Will the Minister clarify that the way in which the regulations are written is sufficiently flexible to allow a doctor to take a career break, to move into a different area or to take a break from clinical practice as it currently stands? Are they also sufficiently flexible to allow the responsible officer role not to be tied to the medical director of a trust, but if the medical director of a trust resigns from that post but is very suitable to remain the responsible officer, they can remain the responsible officer and the medical director can be someone else? Furthermore, are they sufficiently flexible to allow you to be able to get rid of a responsible officer if it turns out that they are not being wise enough?
Although this is slightly irregular, I should point out for clarification that I am not against these regulations at all—I think that they need to go through. My concern about five years is that most doctors are still in training at that stage.
My Lords, the answer to the first question of the noble Baroness, about career breaks and so on, is yes, the regulations allow for that. In answer to her second question, we are not specifying that responsible officers have to be medical directors. As she knows, we are leaving it up to the organisations to decide that. Therefore, she can be reassured on her other questions.
My Lords, I thank all noble Lords for contributing to this debate, particularly the noble Baroness, Lady Finlay, the noble Lord, Lord Colwyn, and my noble friend Lord Rea. I also thank the Minister for his comprehensive answer. Noble Lords will have heard me say from the outset that I did not intend to delay the implementation of the regulations. However, noble Lords should also acknowledge that if we ignored the reservations expressed by the Merits Committee and various medical organisations, and did not to pay heed to what they had to say about this, we would not be carrying out our duty of scrutiny. I thought that the most important thing was to get on record the answers to the very questions that we have raised.

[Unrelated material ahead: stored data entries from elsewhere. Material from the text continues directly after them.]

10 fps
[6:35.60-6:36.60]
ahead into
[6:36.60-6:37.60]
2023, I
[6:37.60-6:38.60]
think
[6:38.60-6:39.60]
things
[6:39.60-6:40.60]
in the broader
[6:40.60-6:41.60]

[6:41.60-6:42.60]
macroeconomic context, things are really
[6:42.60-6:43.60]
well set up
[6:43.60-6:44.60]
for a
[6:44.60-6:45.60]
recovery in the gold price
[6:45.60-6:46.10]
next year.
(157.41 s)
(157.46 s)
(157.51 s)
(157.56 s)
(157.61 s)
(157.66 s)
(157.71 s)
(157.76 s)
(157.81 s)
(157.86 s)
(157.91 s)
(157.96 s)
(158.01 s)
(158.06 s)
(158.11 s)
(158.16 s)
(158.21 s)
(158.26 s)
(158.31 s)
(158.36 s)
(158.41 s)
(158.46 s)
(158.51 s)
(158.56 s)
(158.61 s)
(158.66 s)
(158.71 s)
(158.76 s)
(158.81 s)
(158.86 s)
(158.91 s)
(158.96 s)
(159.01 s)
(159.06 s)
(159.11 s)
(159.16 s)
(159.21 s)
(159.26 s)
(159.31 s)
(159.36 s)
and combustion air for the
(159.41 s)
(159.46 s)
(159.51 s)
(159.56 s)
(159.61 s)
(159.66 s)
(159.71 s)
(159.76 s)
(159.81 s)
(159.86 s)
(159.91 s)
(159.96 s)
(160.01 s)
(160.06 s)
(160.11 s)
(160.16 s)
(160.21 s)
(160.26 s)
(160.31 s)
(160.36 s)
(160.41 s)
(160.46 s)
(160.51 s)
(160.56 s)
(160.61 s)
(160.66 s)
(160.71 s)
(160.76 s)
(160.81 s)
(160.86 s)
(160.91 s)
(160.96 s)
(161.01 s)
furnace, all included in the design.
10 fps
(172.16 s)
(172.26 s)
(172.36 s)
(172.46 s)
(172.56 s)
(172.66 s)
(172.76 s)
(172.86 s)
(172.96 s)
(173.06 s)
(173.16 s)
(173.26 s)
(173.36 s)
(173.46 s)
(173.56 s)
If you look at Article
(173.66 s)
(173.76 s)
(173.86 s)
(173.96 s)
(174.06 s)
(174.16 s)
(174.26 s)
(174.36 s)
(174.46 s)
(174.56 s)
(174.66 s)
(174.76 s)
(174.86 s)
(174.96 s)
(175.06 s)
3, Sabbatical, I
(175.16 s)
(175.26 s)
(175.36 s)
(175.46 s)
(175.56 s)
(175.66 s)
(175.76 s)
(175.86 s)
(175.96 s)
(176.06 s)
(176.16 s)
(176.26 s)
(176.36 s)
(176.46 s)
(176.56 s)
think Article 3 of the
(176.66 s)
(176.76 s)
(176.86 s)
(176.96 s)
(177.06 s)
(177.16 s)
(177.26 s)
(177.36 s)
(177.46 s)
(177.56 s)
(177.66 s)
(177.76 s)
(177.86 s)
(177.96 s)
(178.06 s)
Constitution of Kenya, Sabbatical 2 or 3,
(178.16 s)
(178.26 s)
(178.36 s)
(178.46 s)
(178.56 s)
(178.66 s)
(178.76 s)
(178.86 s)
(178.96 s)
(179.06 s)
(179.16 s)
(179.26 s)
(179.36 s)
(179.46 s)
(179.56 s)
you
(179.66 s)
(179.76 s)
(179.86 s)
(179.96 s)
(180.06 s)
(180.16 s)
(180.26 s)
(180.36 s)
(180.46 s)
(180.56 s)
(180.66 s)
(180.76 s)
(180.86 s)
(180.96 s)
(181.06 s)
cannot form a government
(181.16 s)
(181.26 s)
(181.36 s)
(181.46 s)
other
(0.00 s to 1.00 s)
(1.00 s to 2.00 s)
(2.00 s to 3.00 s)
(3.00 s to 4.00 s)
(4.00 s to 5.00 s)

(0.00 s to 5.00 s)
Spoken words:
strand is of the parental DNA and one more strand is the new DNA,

I thank the Minister for his usual comprehensive and competent answer, which helpfully addressed many concerns. The abolition of PCTs and strategic health authorities is on the “wait and see” bit of this agenda. We can take it that the Department of Health has not yet worked out what it is going to do. I take some comfort from the fact that this, like much else, is in the melting pot of what is becoming the NHS at the moment; it is work in progress. With that and with thanks, again, to the Minister, I beg leave to withdraw the amendment to the Motion.